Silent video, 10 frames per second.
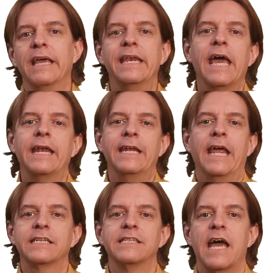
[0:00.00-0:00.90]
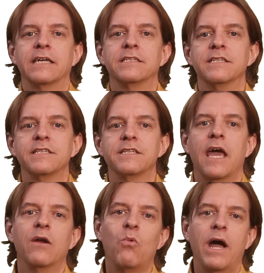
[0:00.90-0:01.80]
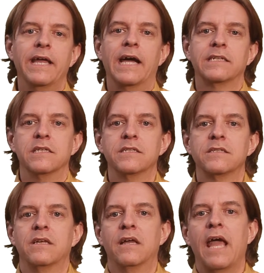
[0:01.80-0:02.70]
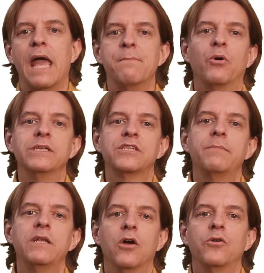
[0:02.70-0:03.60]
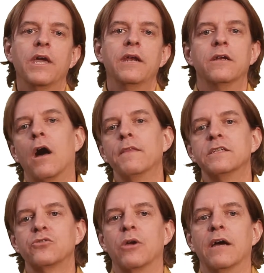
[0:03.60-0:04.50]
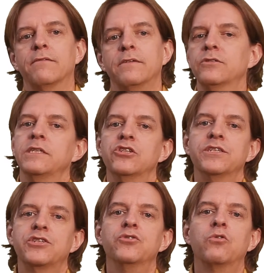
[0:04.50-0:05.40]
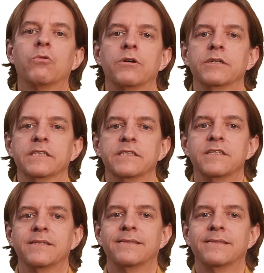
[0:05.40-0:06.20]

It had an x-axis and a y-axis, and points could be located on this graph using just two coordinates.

* * *

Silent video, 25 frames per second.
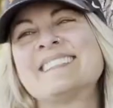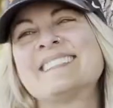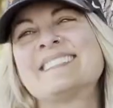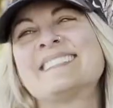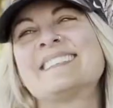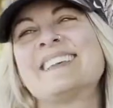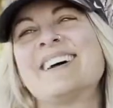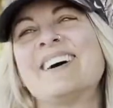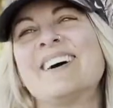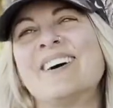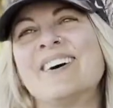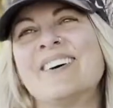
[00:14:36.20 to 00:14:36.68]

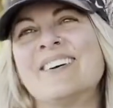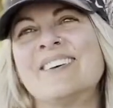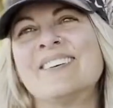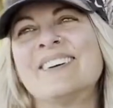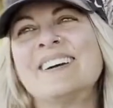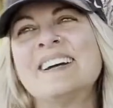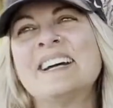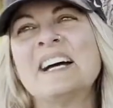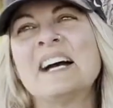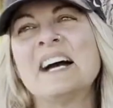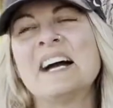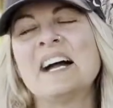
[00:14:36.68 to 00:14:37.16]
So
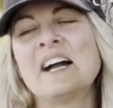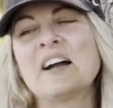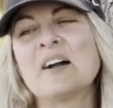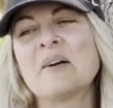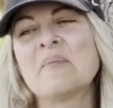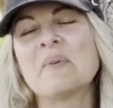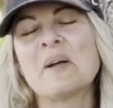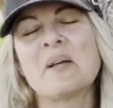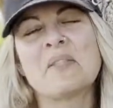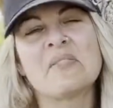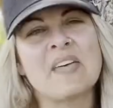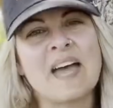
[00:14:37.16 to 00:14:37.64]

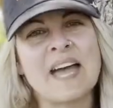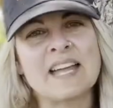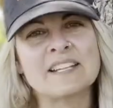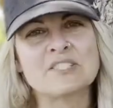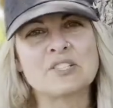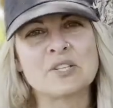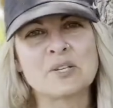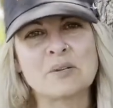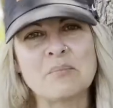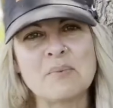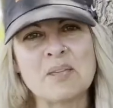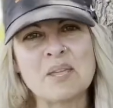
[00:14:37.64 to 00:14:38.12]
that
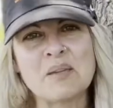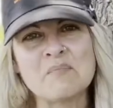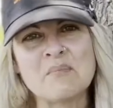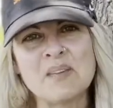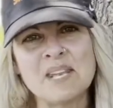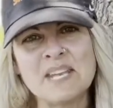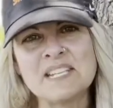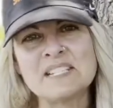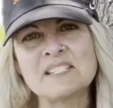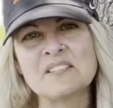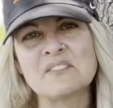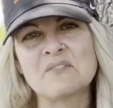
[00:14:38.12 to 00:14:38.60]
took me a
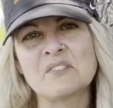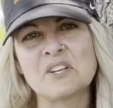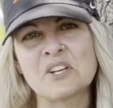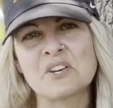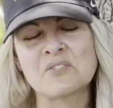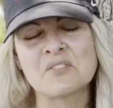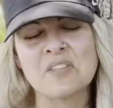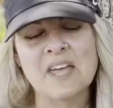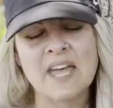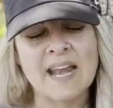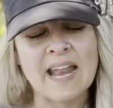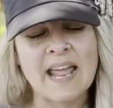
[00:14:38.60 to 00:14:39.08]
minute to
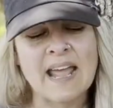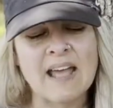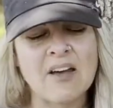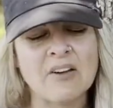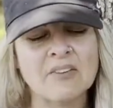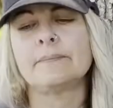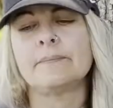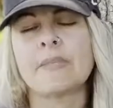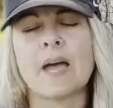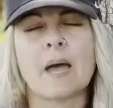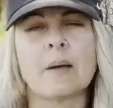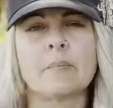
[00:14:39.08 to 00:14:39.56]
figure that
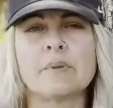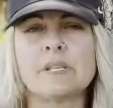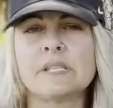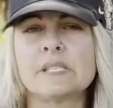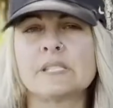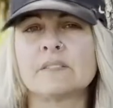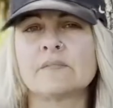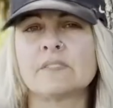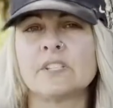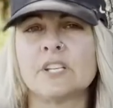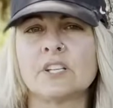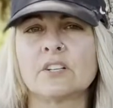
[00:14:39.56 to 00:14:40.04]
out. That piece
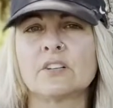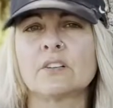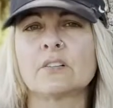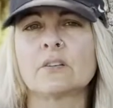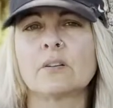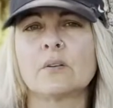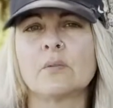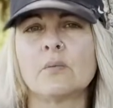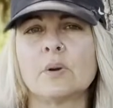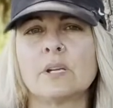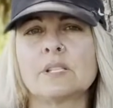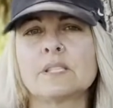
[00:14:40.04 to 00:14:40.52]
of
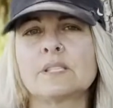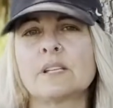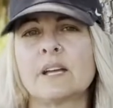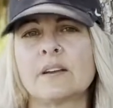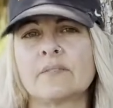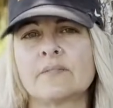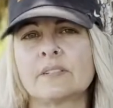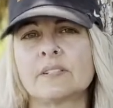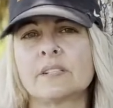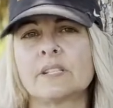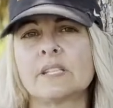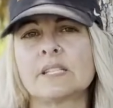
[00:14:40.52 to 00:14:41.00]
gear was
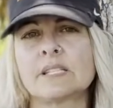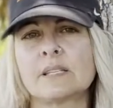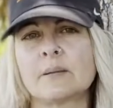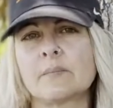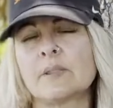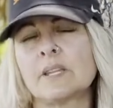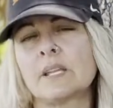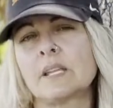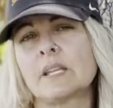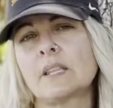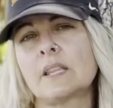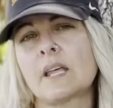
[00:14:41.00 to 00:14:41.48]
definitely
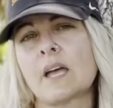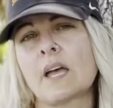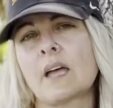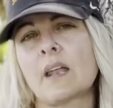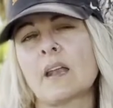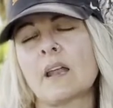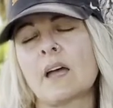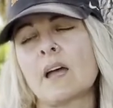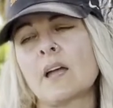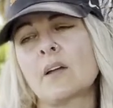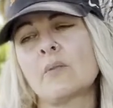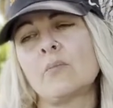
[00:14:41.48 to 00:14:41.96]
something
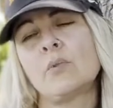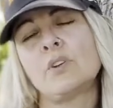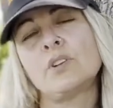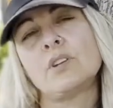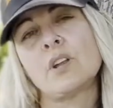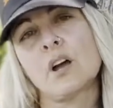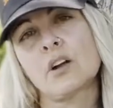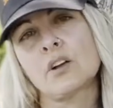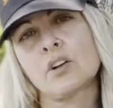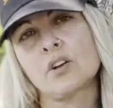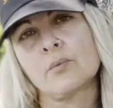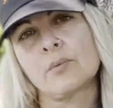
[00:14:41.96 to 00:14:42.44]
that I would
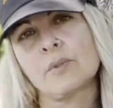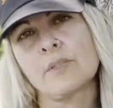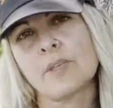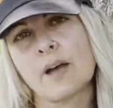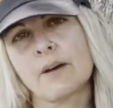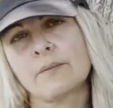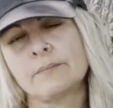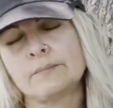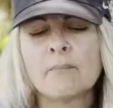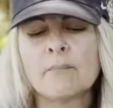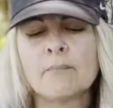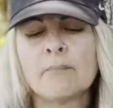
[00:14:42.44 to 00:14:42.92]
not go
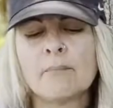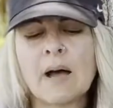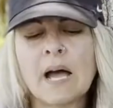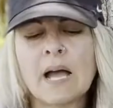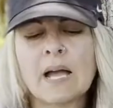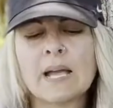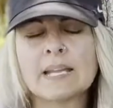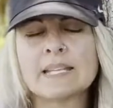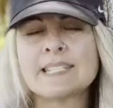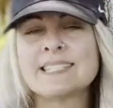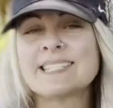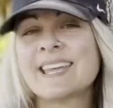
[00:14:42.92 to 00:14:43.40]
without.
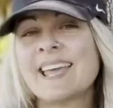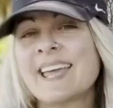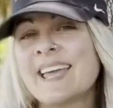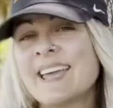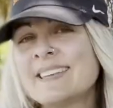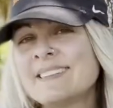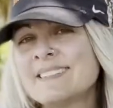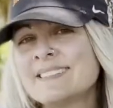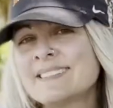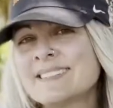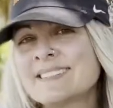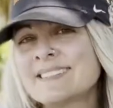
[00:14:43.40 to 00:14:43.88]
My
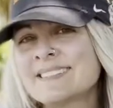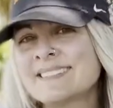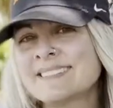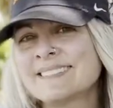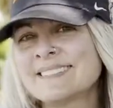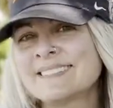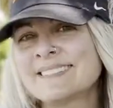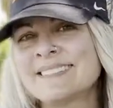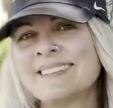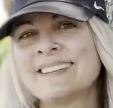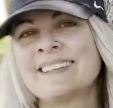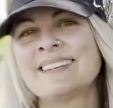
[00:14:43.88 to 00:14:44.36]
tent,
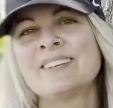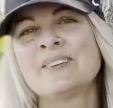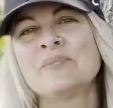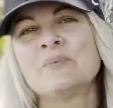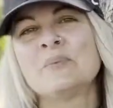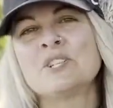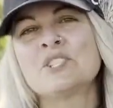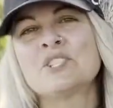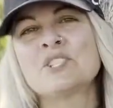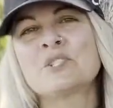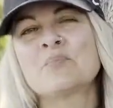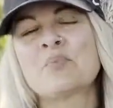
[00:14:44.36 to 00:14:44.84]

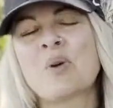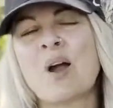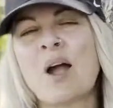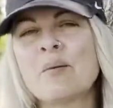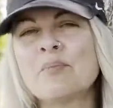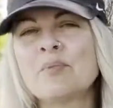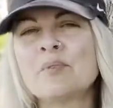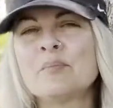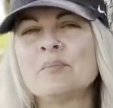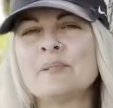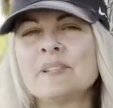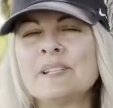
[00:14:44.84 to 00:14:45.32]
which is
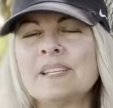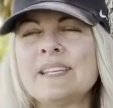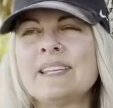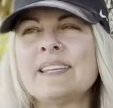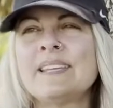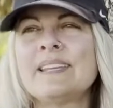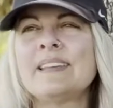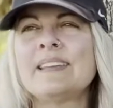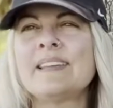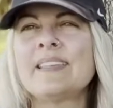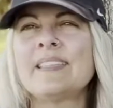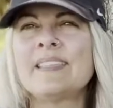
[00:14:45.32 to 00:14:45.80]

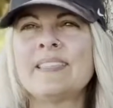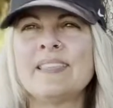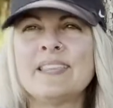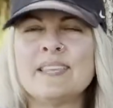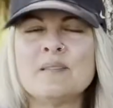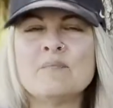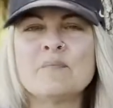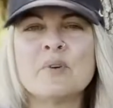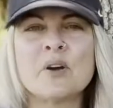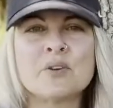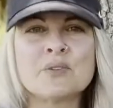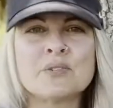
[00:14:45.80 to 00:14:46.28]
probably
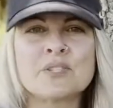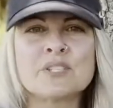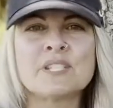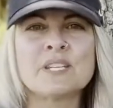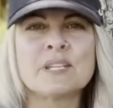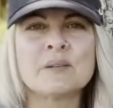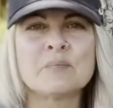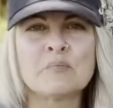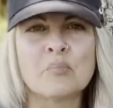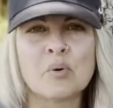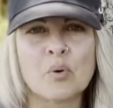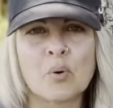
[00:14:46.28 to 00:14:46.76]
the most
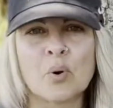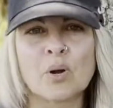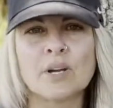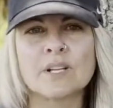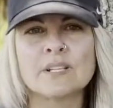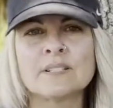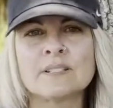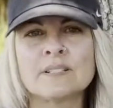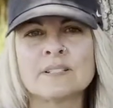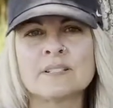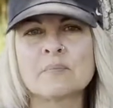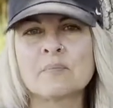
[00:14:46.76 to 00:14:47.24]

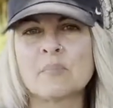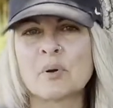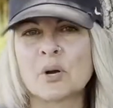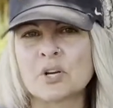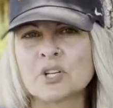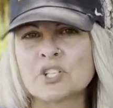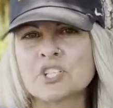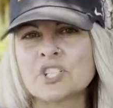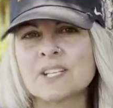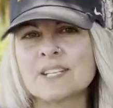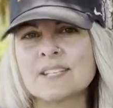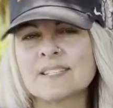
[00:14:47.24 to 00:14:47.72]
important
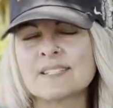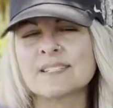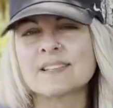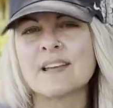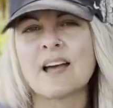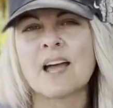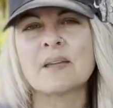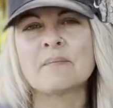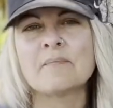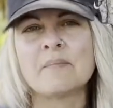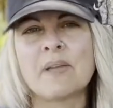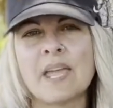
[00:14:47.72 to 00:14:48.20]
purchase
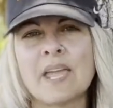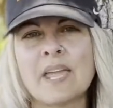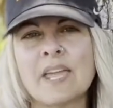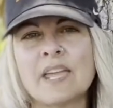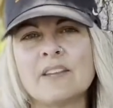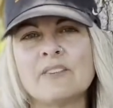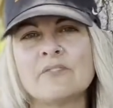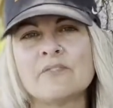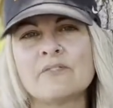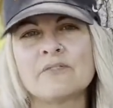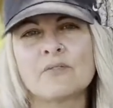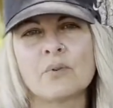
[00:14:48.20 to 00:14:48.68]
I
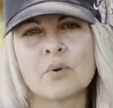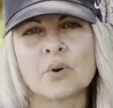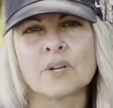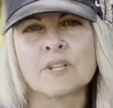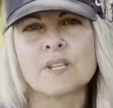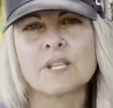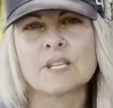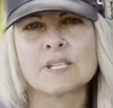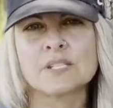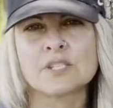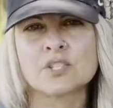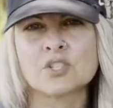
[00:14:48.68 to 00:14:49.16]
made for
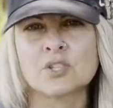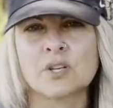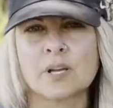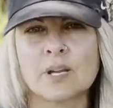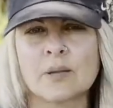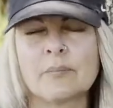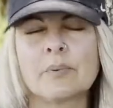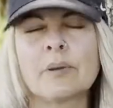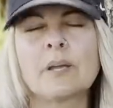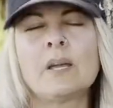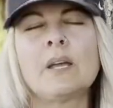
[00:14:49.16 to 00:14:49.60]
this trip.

---

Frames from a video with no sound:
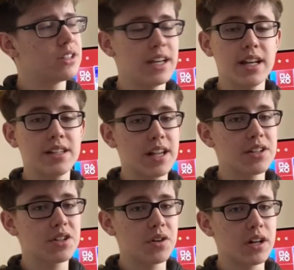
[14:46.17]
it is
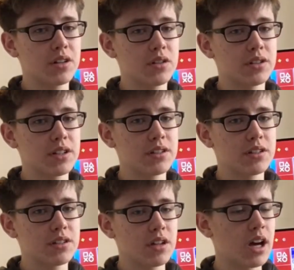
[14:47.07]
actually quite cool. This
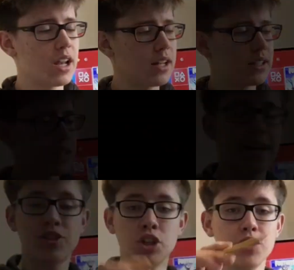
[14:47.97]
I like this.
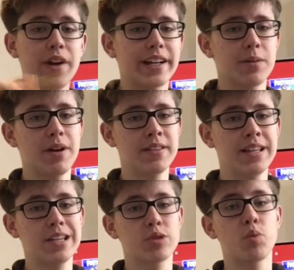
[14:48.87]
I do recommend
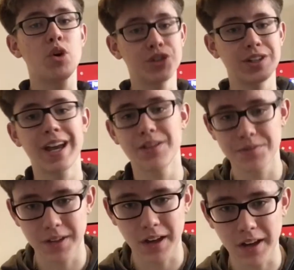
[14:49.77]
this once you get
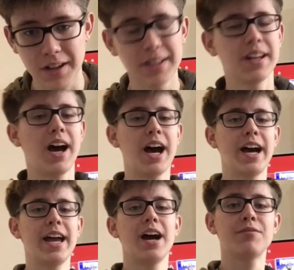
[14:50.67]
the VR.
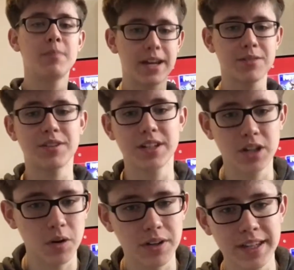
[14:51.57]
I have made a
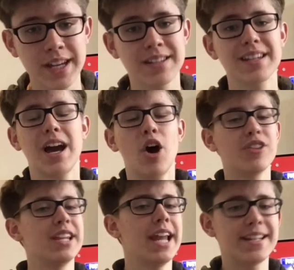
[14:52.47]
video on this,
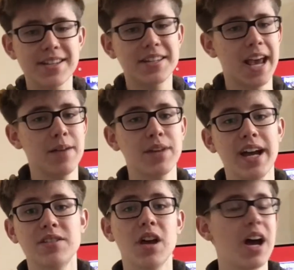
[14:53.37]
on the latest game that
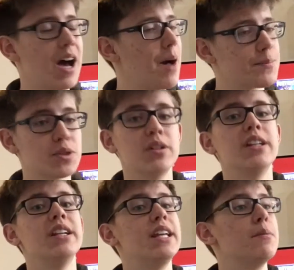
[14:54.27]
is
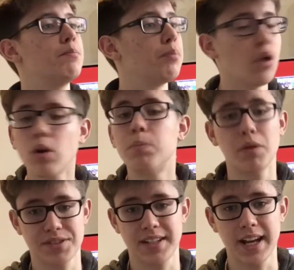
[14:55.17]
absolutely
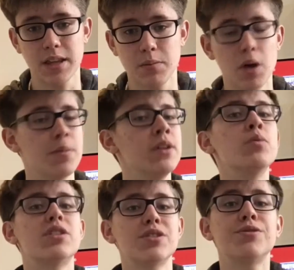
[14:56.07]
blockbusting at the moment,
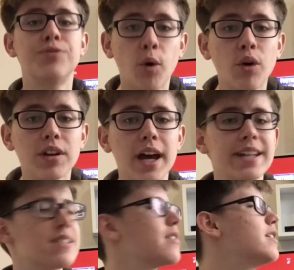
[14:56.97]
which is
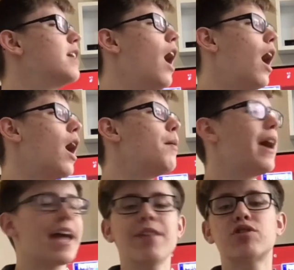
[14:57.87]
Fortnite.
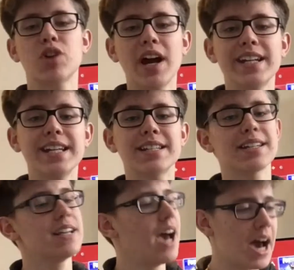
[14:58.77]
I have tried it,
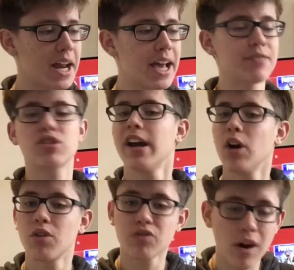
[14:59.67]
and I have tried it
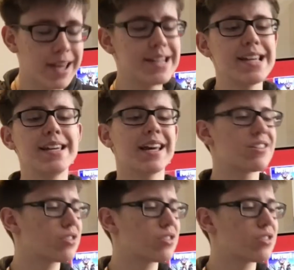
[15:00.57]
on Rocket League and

> [Problem statement]: Go through the data above and return each line containing the string "second".

> [Answer below]:
Silent video, 10 frames per second.
Silent video, 25 frames per second.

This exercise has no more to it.